Exercise -
Copy out the data below as written; omit any images.
=====
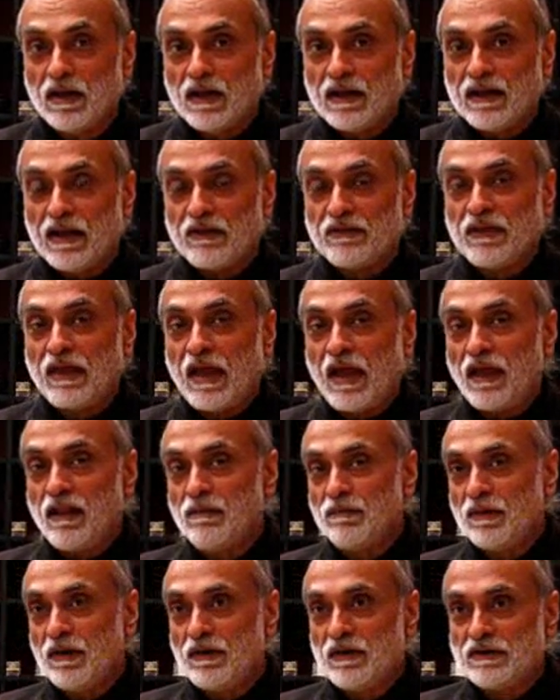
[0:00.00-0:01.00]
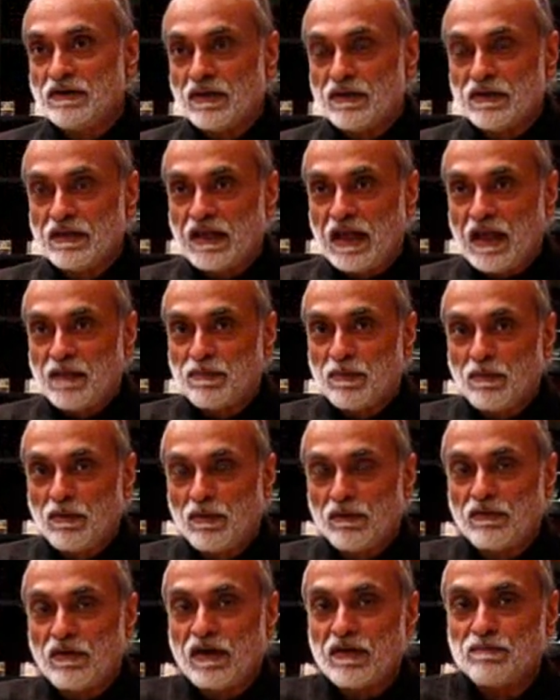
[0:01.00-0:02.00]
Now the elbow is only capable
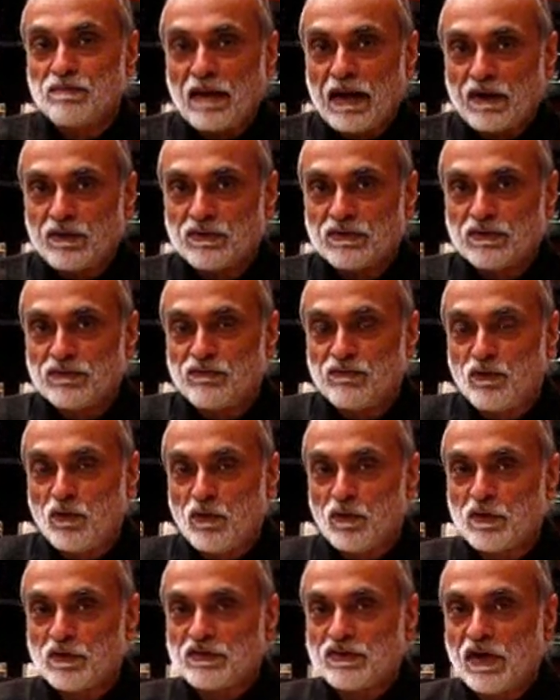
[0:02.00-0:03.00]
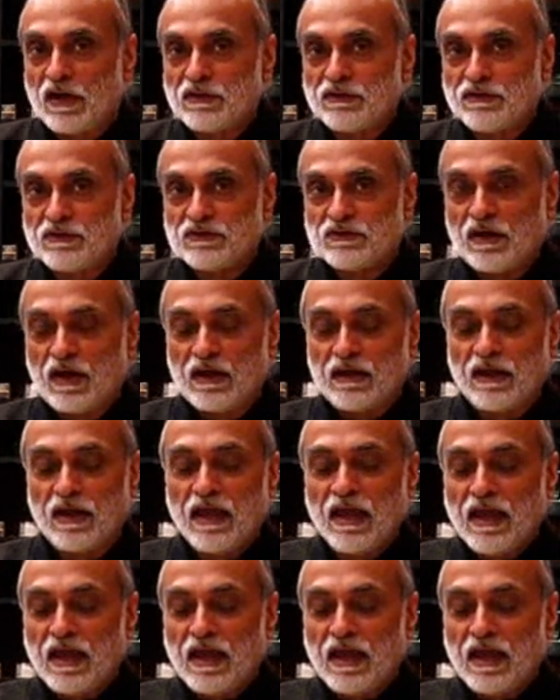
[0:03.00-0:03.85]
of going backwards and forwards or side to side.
=====
Task result -
[0:00.00-0:01.00]
[0:01.00-0:02.00]
Now the elbow is only capable
[0:02.00-0:03.00]
[0:03.00-0:03.85]
of going backwards and forwards or side to side.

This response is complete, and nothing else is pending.